YouGov’s two post-Budget polls, for the Daily Telegraph and Sunday People, find that the Conservative lead has jumped from seven points immediately after the successful G20 meeting on 2 April, to 18 points now. For more than six months, from late September last year to early April, each YouGov survey showed the Tories modestly ahead – enough to be the largest party in the House of Commons, but not enough for them to be confident of a working majority. Our two post-Budget polls restore the Tories to landslide-victory territory. Reflected in a general election, these figures would leave Labour with fewer than 200 seats – their worst performance since 1935.
So: will these poll ratings prove to be a short-lived blip; or has Labour’s reputation now been scarred beyond recovery? The message from the Telegraph and People contains two glimmers of hope for Labour. The first is that most of the specific proposals in the Budget are popular. Around 60% of voters back the decisions to tax top-earners more heavily and to withdraw their tax allowances and curb their pension tax relief. There is also support for increasing duties on alcohol and tobacco, though not on petrol.
The second crumb of comfort concerns the reason why the Tory lead has jumped. It is that most people simply don’t belief the Government’s forecasts for the economy and borrowing. Only nine per cent think Britain’s economy will start growing again this year, and 65% think the Chancellor has understated the true level of government borrowing over the next few years.

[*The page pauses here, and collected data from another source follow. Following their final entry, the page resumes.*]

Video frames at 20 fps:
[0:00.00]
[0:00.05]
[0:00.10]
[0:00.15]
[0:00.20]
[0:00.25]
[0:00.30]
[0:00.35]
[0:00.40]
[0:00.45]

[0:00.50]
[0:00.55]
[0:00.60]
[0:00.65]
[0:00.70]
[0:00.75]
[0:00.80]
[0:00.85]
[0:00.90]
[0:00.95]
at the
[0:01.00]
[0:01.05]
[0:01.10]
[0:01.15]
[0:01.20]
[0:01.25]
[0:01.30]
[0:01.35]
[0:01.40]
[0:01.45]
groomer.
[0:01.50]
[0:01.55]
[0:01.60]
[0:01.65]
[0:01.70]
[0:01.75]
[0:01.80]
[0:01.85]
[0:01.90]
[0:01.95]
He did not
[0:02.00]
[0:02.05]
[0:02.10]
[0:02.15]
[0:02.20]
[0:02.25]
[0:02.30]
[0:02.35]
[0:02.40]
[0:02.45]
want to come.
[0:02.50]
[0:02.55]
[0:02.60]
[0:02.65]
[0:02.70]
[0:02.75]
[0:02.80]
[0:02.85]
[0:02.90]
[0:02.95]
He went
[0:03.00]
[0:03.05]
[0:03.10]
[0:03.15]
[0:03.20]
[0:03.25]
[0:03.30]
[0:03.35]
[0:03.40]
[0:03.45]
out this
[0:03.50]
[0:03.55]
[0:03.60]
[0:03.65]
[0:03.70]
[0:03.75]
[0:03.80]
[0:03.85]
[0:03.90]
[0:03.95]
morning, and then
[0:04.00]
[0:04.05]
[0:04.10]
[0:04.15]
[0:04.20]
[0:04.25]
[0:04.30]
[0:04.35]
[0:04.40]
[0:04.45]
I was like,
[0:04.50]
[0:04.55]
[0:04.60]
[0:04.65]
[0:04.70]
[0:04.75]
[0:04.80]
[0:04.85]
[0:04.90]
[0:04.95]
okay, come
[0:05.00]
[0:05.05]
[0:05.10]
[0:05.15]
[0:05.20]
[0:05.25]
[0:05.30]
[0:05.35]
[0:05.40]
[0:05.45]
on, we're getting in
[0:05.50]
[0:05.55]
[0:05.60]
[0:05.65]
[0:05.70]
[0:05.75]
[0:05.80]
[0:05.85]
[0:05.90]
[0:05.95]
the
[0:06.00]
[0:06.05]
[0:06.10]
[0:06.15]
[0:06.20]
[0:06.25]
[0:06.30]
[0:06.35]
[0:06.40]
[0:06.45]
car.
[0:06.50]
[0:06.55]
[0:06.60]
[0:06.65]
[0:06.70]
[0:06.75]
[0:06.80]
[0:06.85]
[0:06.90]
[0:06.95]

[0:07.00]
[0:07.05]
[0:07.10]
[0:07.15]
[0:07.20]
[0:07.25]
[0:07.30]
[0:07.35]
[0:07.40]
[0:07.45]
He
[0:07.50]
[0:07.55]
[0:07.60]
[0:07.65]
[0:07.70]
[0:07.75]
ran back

In short, the public thinks the Government has screwed up on the economy. So why do I regard these findings as a crumb of comfort for Labour? Here’s why. We shall know in the run-up to next year’s election whether the Chancellor is right or wrong. If the economy does start to recover, and if, as a result, the borrowing figures remain in line with last week’s forecast, then ministers will be able to say ‘told you so’, or words to that effect, and attack the opposition parties for their excessive gloom.

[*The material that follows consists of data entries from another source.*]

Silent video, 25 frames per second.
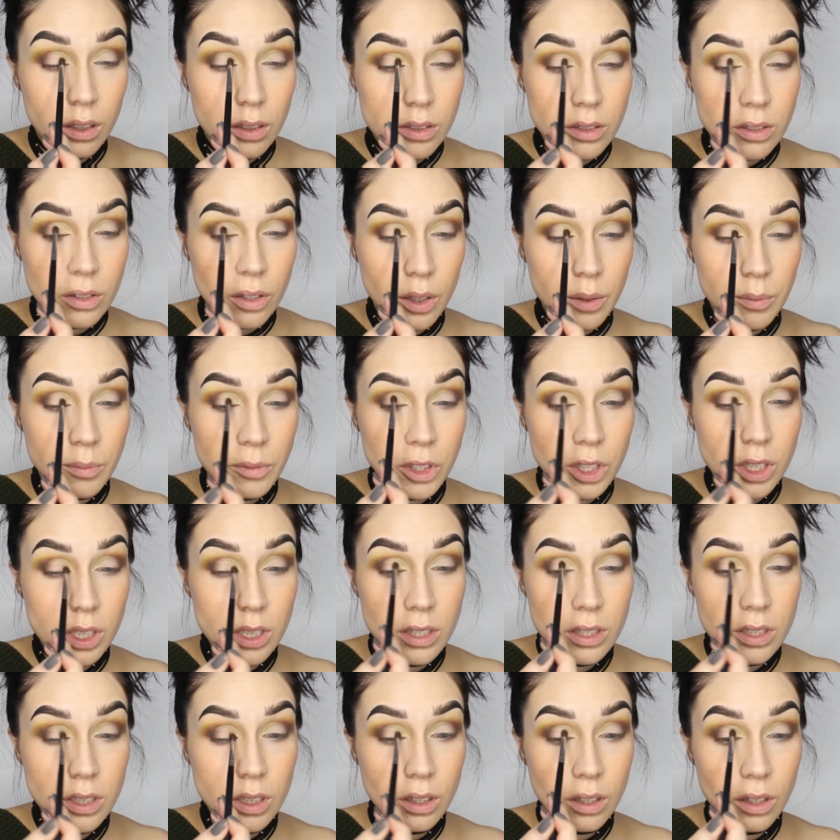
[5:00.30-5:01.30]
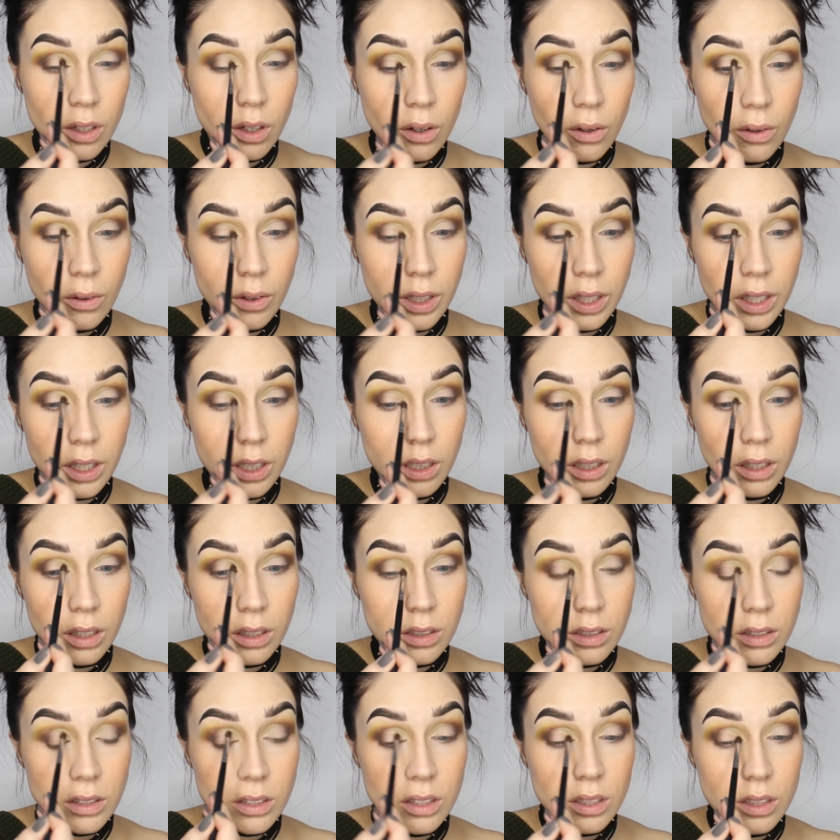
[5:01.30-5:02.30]
So I'm just
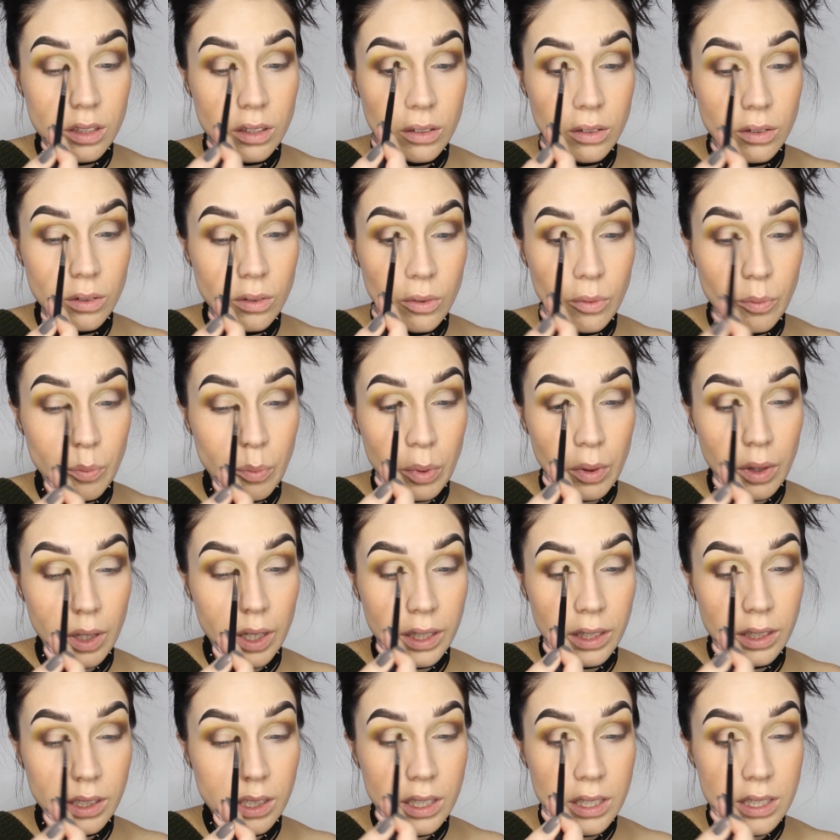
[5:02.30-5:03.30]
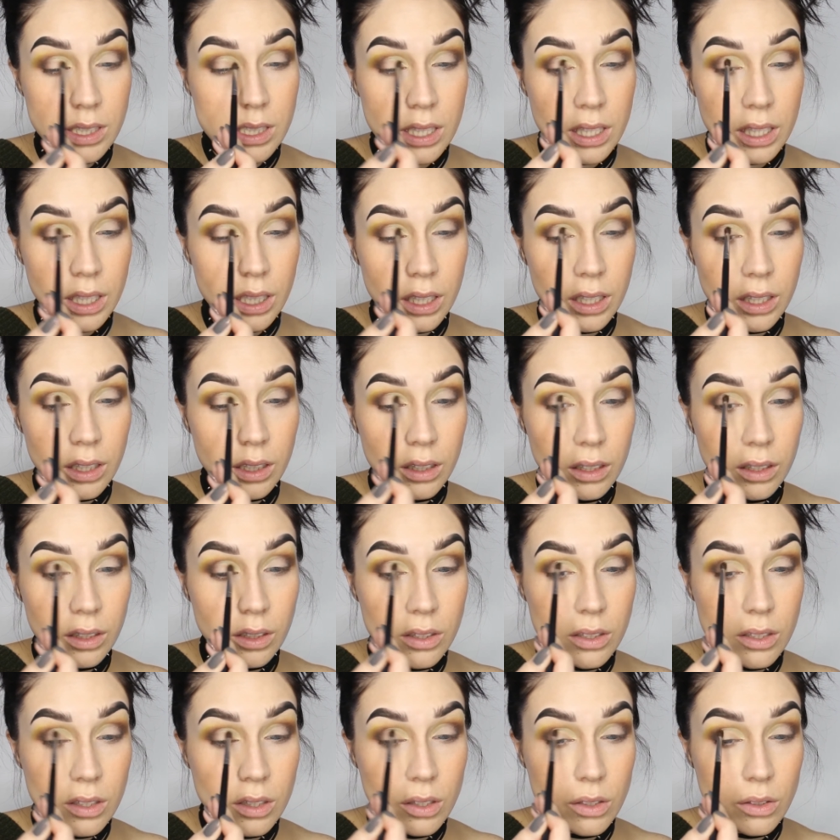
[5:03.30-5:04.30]
going to blend this
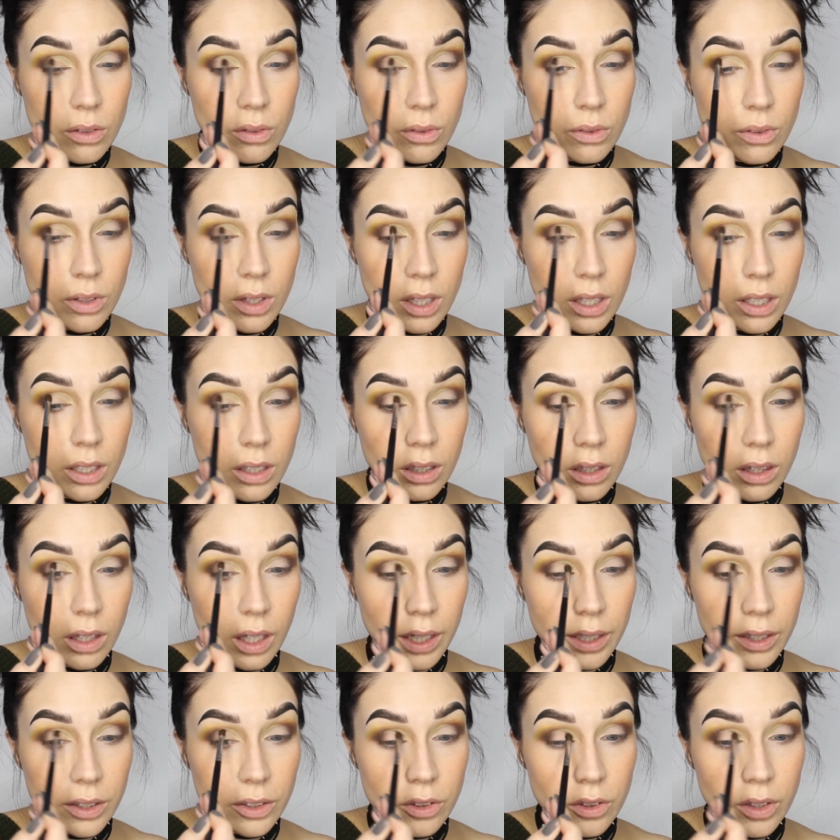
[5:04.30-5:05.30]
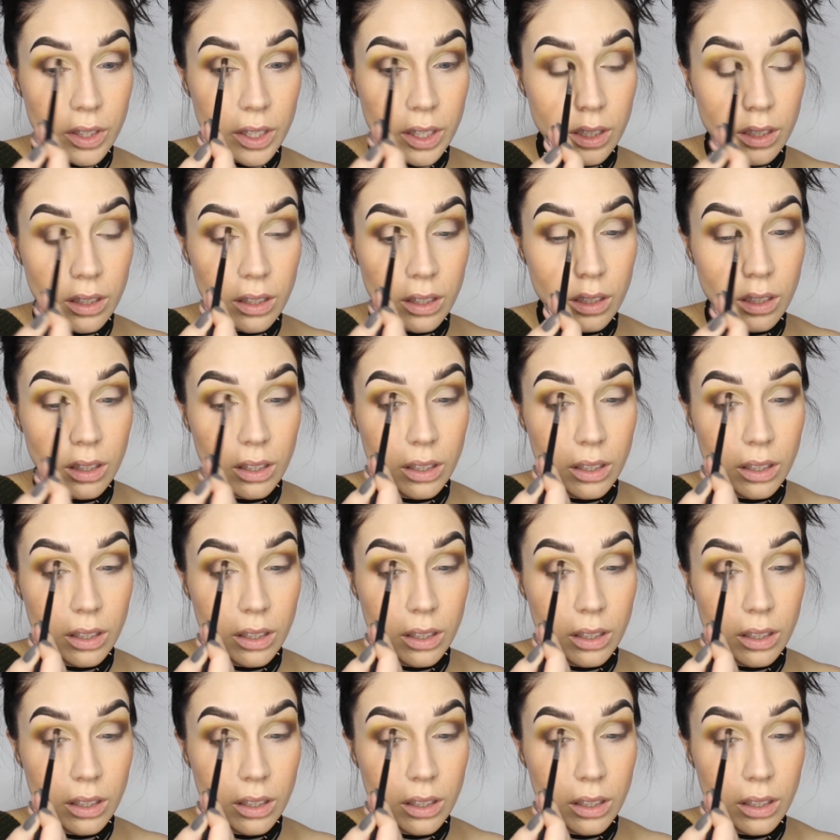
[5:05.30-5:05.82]
into the electric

We have been here before. In 1998 Francis Maude, then Shadow Chancellor, attacked Gordon Brown’s predictions for continuing economic growth and accused him of presiding over ‘a recession made in Downing Street’. When Brown was proved right, and growth did indeed continue, then Maude was left stranded, and was subsequently demoted.
Ministers must hope that something similar happens this time. The recession can’t, of course, be prevented. It is already deep. But a rebound later this year gives Brown and Darling the chance to reclaim their reputation for steering Britain’s economy through choppy waters to calmer seas ahead.

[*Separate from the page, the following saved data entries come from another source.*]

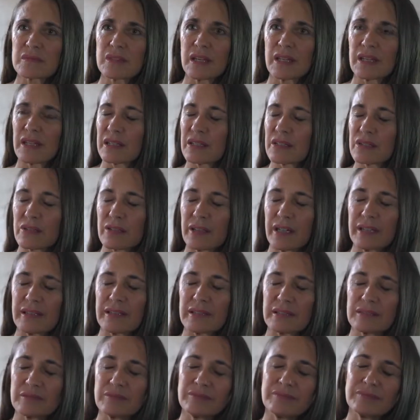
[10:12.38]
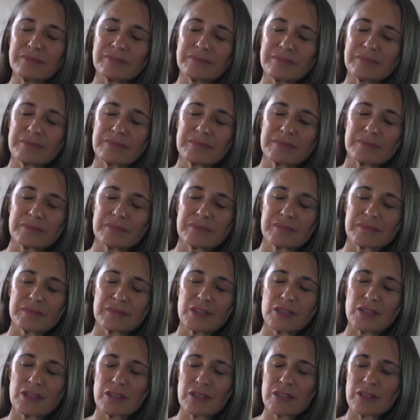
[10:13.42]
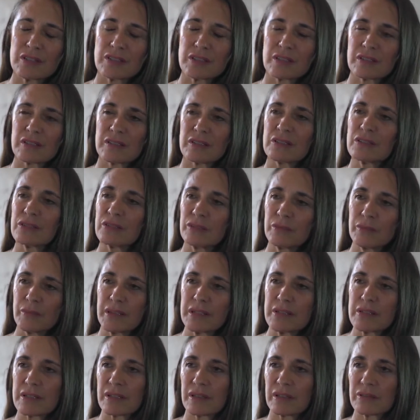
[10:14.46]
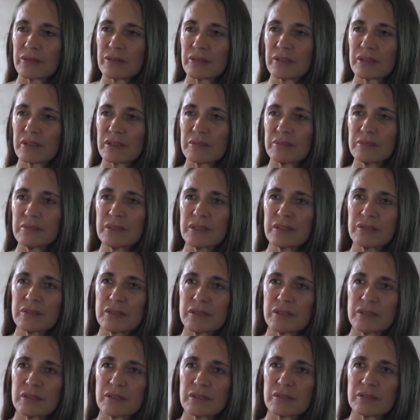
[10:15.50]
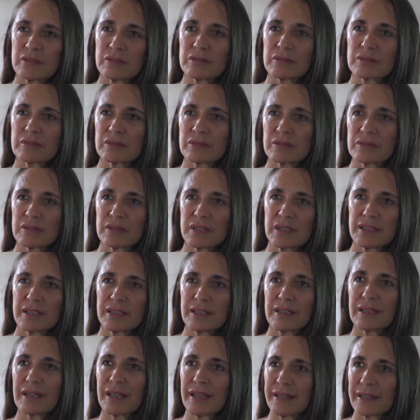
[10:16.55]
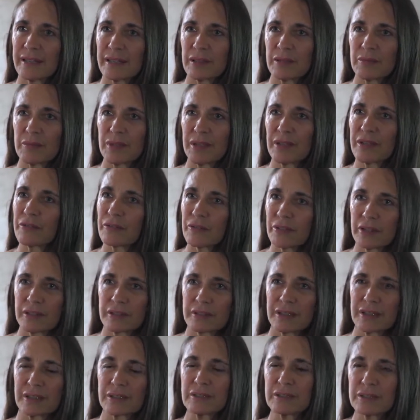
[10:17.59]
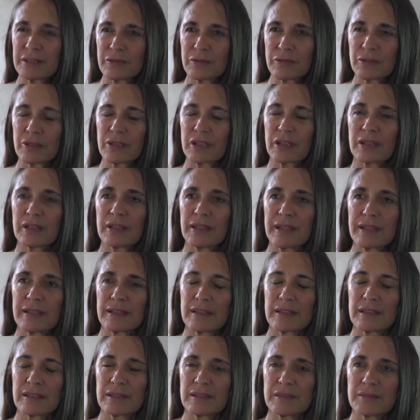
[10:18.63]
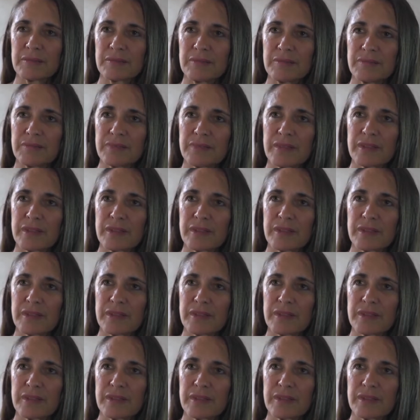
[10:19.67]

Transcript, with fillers: And I tried to just attune myself to him, even though I didn't like him and I felt guilty for not liking him.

In 1992 John Major and his Chancellor, Norman Lamont, had no such prospect. They had made British membership of the ERM the centrepiece of their economic strategy. In the run-up to Black Wednesday they repeatedly denied that they would devalue the pound. When they did just that, their position was irrecoverable, for they could not erase the memory of their shattered promise. Today Labour has a chance, albeit only a slim one, of redemption; sixteen years ago, the Conservatives had none.
However, if Darling and Brown have got it wrong, and economic recovery does not resume later this year, then Labour’s electoral prospects will be dire. Last week’s Budget will then amount to Labour’s Black Wednesday.
Ministers must be praying for a sharp pick-up in economic activity. That will depend on consumer and business confidence, and the state of the housing market. For these to recover, bank lending will have to increase sharply. However much Labour rails against the banking community, its bonuses and its past follies, the party now needs that community more than ever, to provide the cash to kick start our battered economy.
Our poll for the Sunday People also tested whether the car scrappage scheme, and the extension of the stamp duty holiday on homes worth less than £175,000, would affect people’s plans. Converting our percentage results to the population as a whole, we found that three million motorists say they are “likely” to trade in their old bangers, while two million people say they are “more likely” to move home.
As with all such questions, expressions of interests will far outrun the actual number of people who follow through. If half a million more people buy a new car, and a similar number move home who would otherwise not have done so, then the schemes will have proved their worth. Our figures should be regarded as encouraging expressions of interest, not as firm commitments to boost the turnover of car dealers or estate agents.